An LLM Wiki is a file-based knowledge system where a language model incrementally compiles raw sources into a durable, human-readable markdown graph. The model is not only answering questions. It is maintaining the encyclopedia it will read next time.
The shortest useful definition
An LLM Wiki has three durable assets: original sources that do not change, synthesized markdown pages that the agent may update, and a small instruction file that defines exactly how the agent is allowed to maintain the graph. The system compounds because ingestion and useful queries leave behind better pages.
What it is not
| It is not | Why | What to use instead |
|---|---|---|
| A transcript dump | Chat history is not structured, routed, deduplicated, or source-audited. | Save durable syntheses into wiki/syntheses/ and link them from index.md. |
| A vector database by itself | Embeddings can find similar chunks, but they do not preserve the model’s synthesis work. | Use markdown pages as the compiled graph; add search later when size demands it. |
| A fully autonomous publishing system | AI drafts can drift, overstate, or merge incompatible claims. | Keep human review, source links, and status labels in the loop. |
Minimal project skeleton
my-llm-wiki/
AGENTS.md
raw/
papers/
web-clips/
transcripts/
wiki/
index.md
log.md
concepts/
entities/
sources/
syntheses/
open-questions.md
Why the pattern compounds
- Sources are read once with care. The ingest pass extracts claims, evidence, entities, and contradictions.

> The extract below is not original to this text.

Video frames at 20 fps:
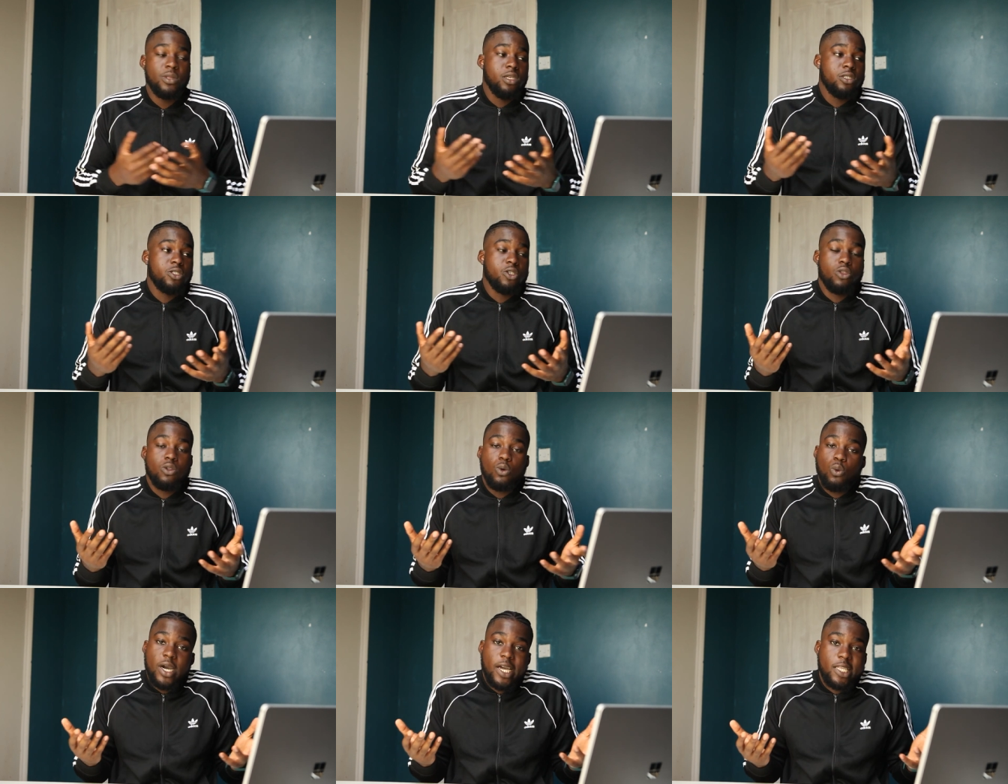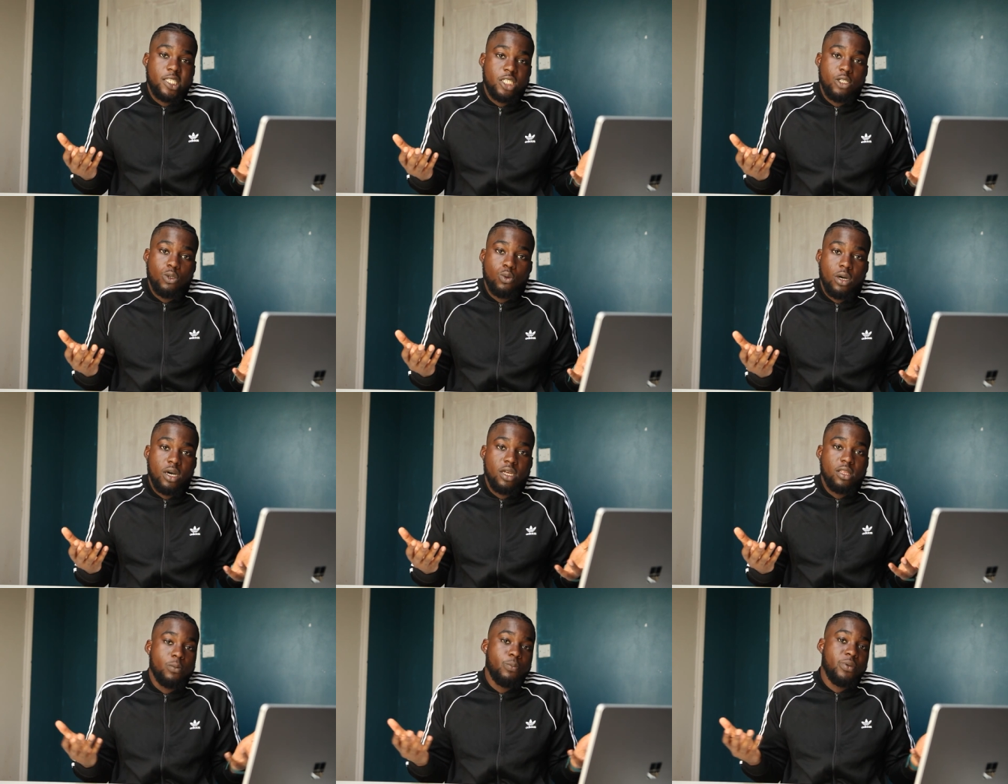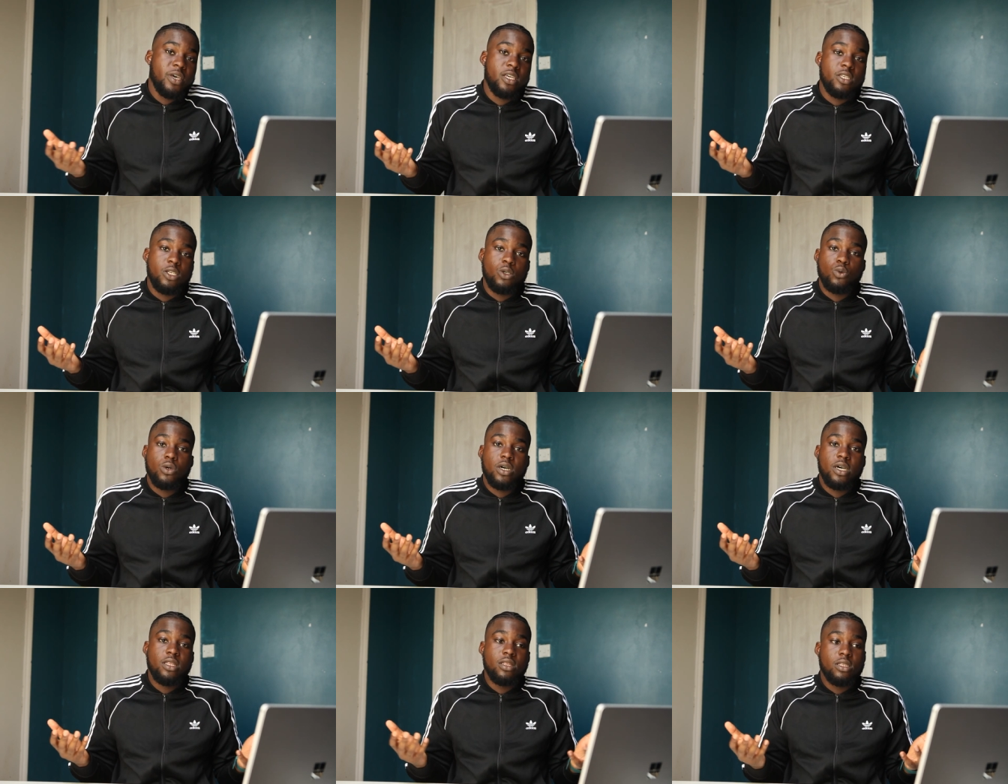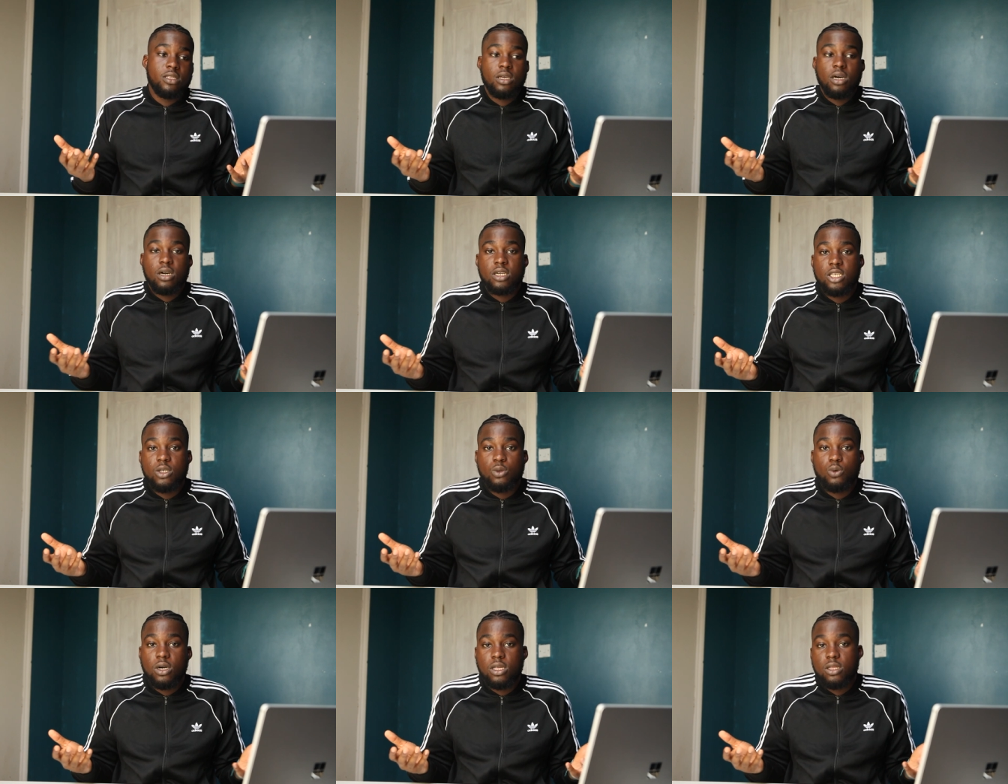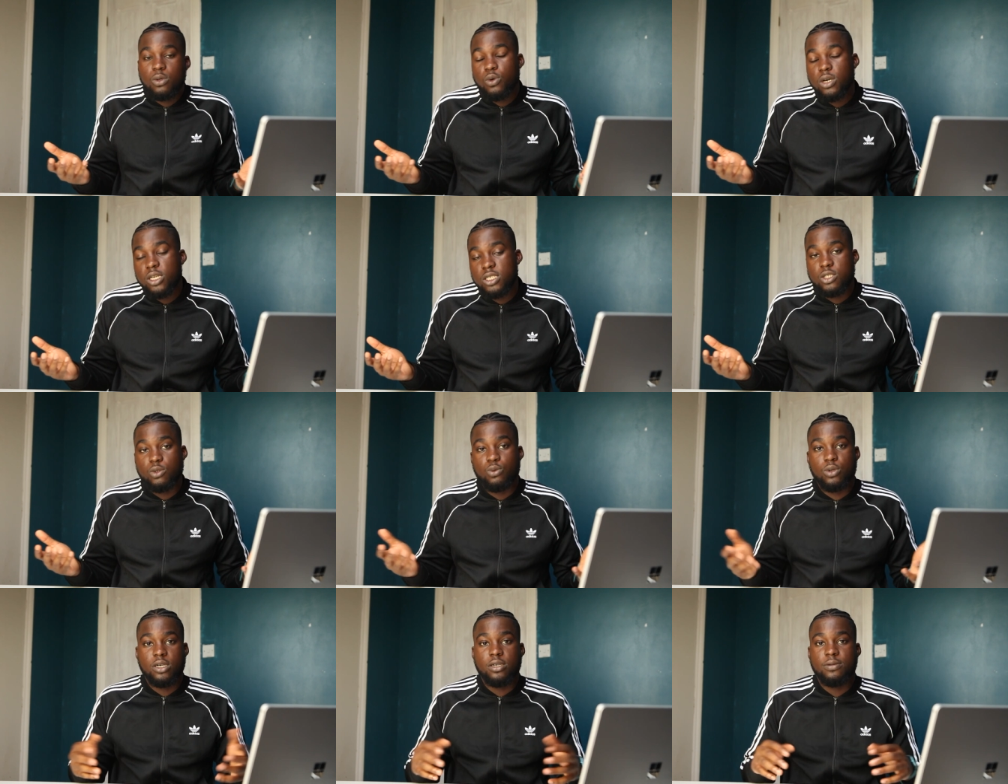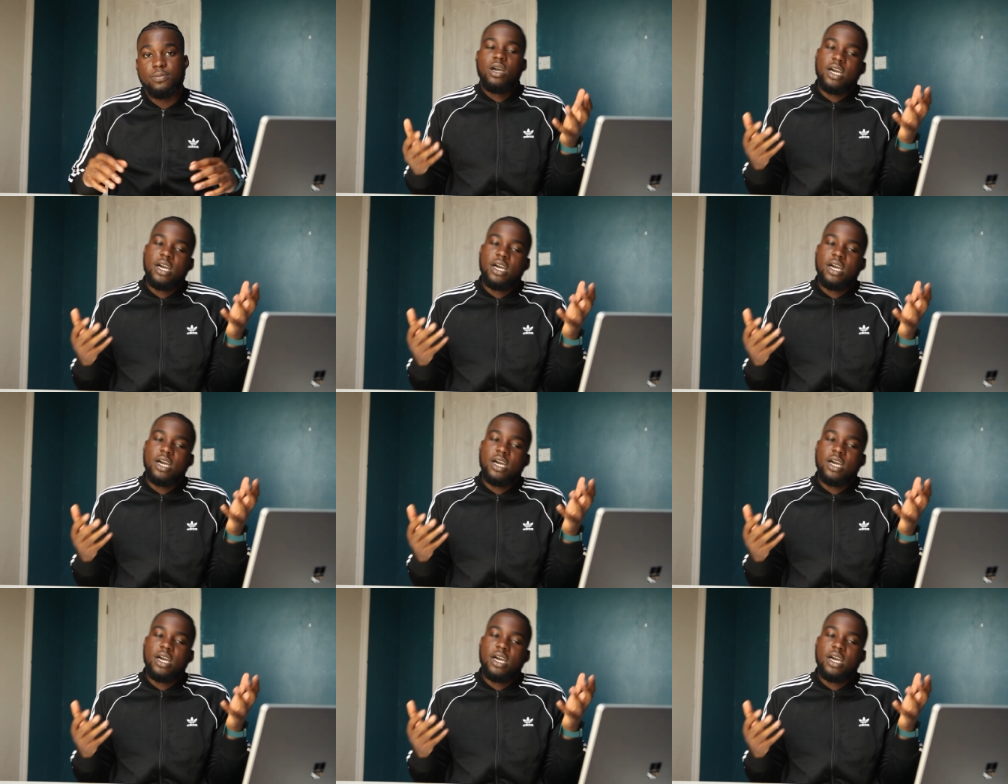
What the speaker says: So the whiter you are, the better you were, and the darker you are, the worse you were.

- The graph is rewritten, not appended blindly. Existing concept pages are preserved and extended so the new source changes the whole map.
- Queries can become pages. A strong answer, comparison, or decision matrix is saved into wiki/syntheses/ and added to index.md.
- Linting turns maintenance into a routine. The agent regularly checks broken links, orphan pages, stale claims, and unresolved contradictions.
Decision rule
Build an LLM Wiki when: the same body of knowledge will be revisited many times, the answer quality improves when prior syntheses are preserved, and a human needs to audit sources after the model works.